▸ Assigned task
Transcribe each record word for word. Skip the images.

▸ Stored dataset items
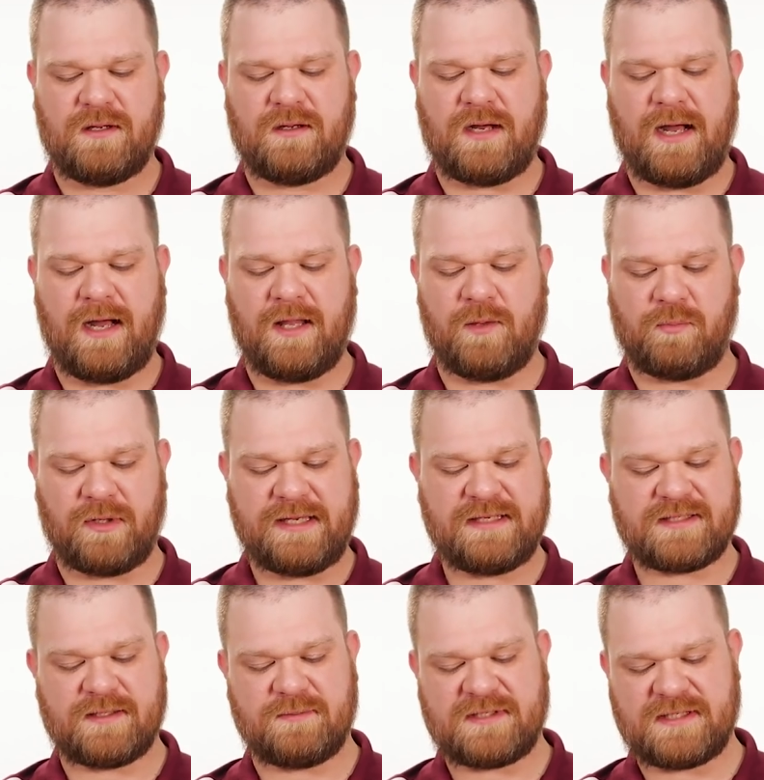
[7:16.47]
Uh, the
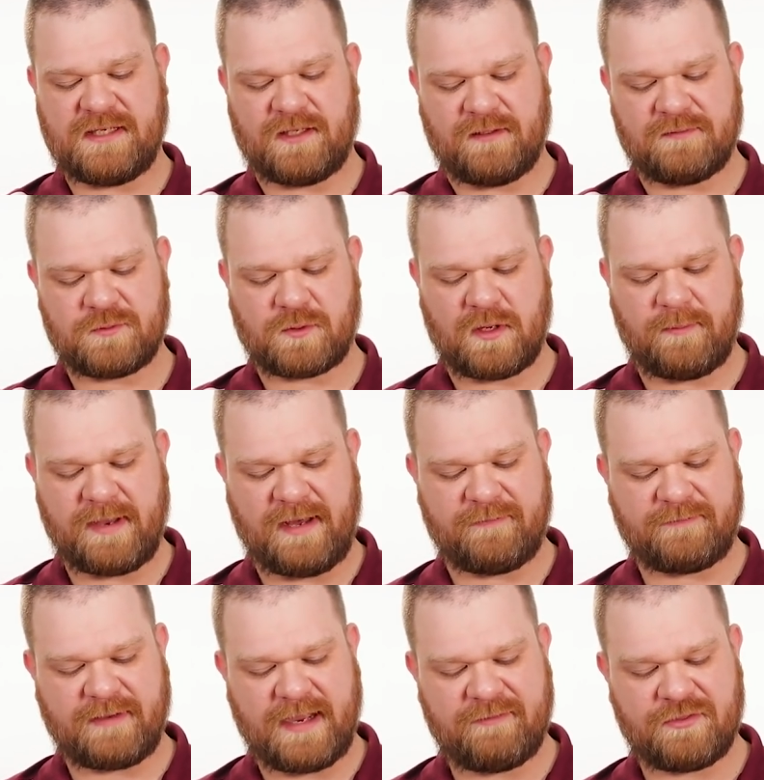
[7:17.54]
blades themselves were at about
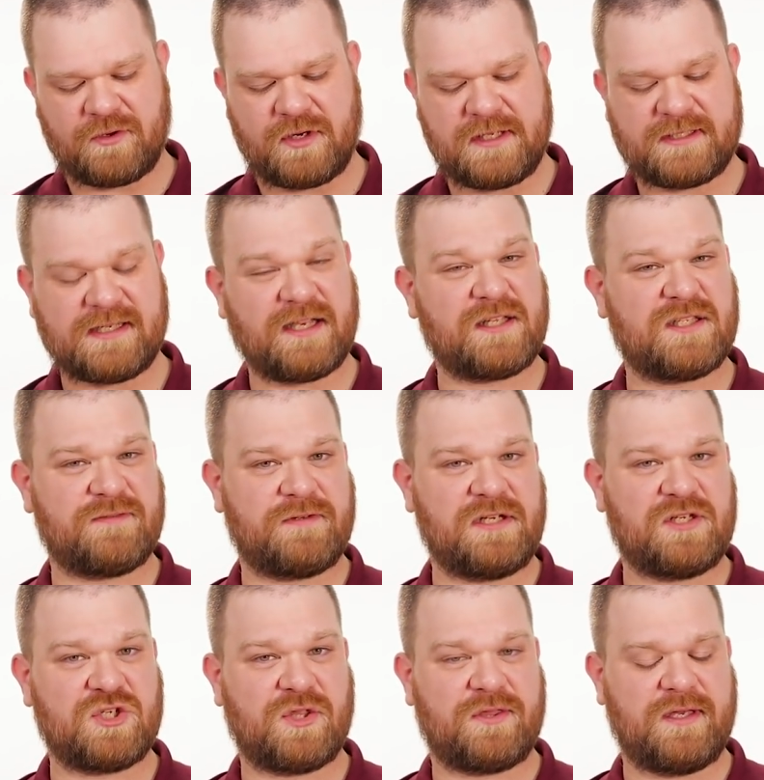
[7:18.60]
5 seconds of an
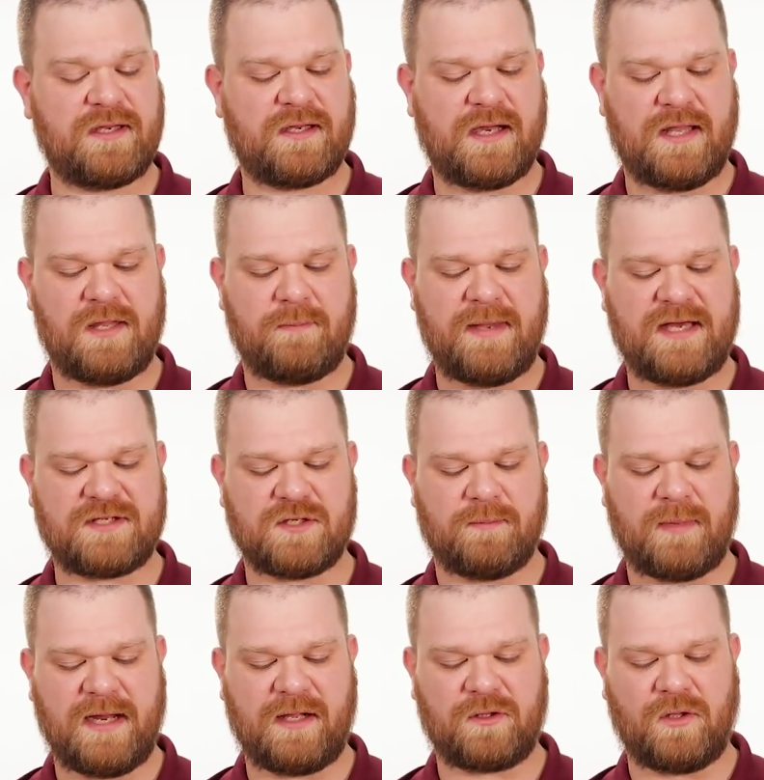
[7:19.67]
inch thick on the Master
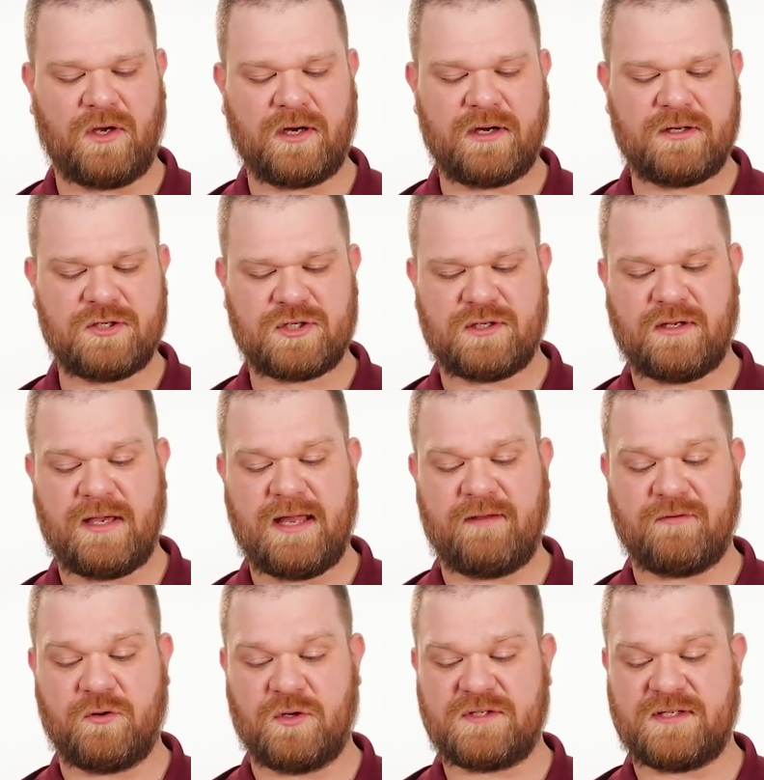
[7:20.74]
Mic Large, and
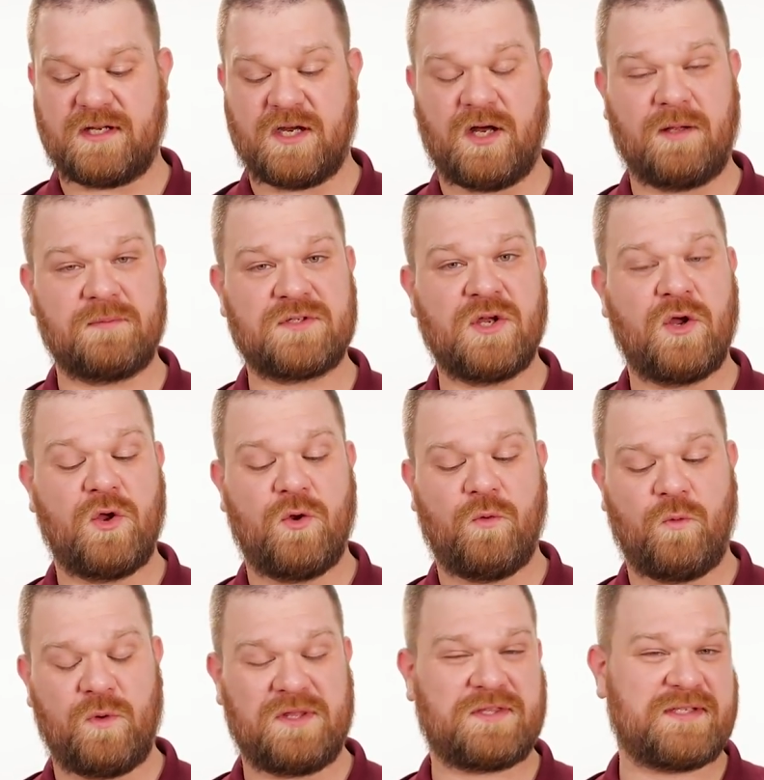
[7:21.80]
of course it comes
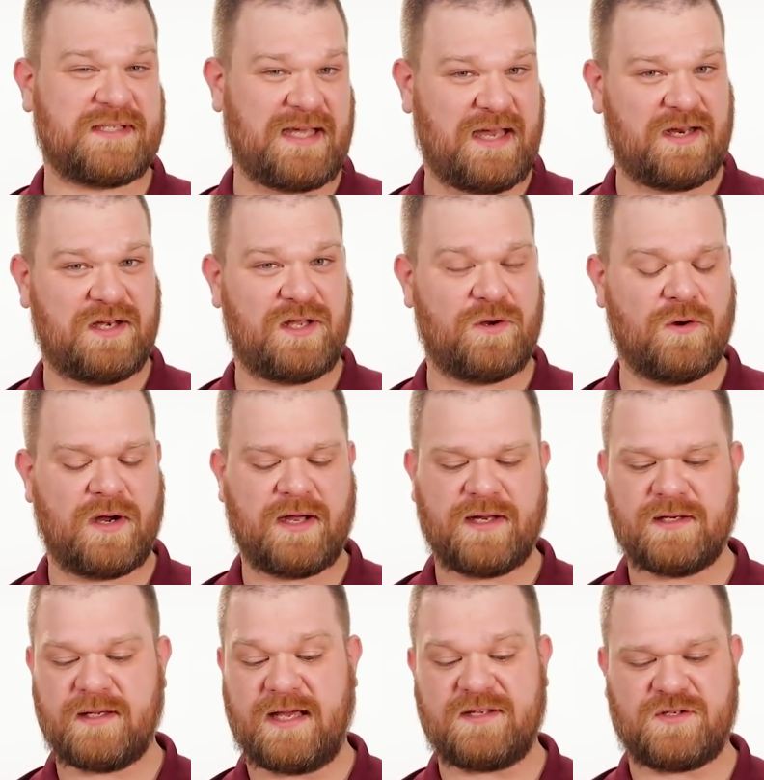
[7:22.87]
with a Scandi
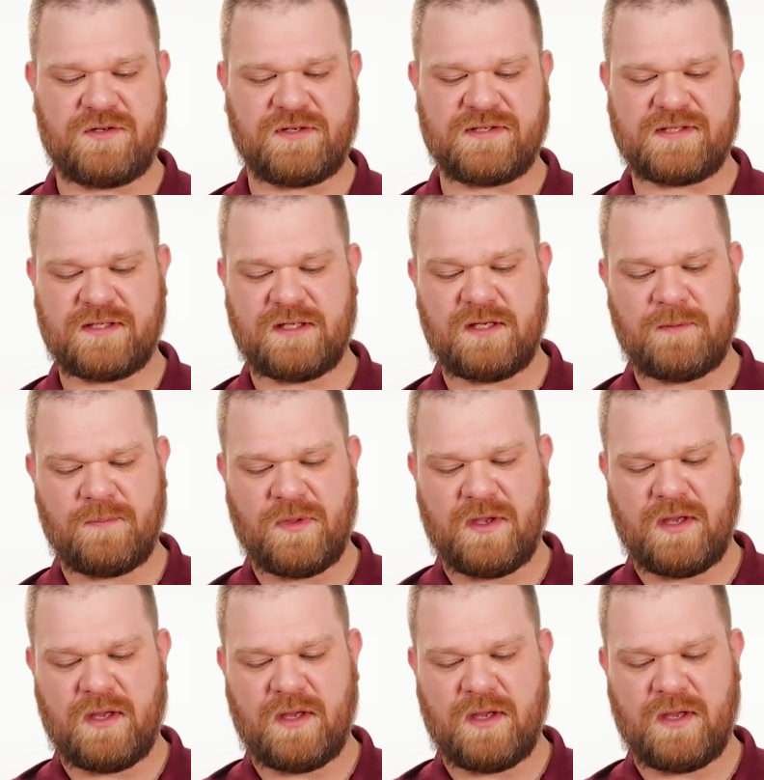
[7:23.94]
grind, as you can see.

▸ Written response
[7:16.47]
Uh, the
[7:17.54]
blades themselves were at about
[7:18.60]
5 seconds of an
[7:19.67]
inch thick on the Master
[7:20.74]
Mic Large, and
[7:21.80]
of course it comes
[7:22.87]
with a Scandi
[7:23.94]
grind, as you can see.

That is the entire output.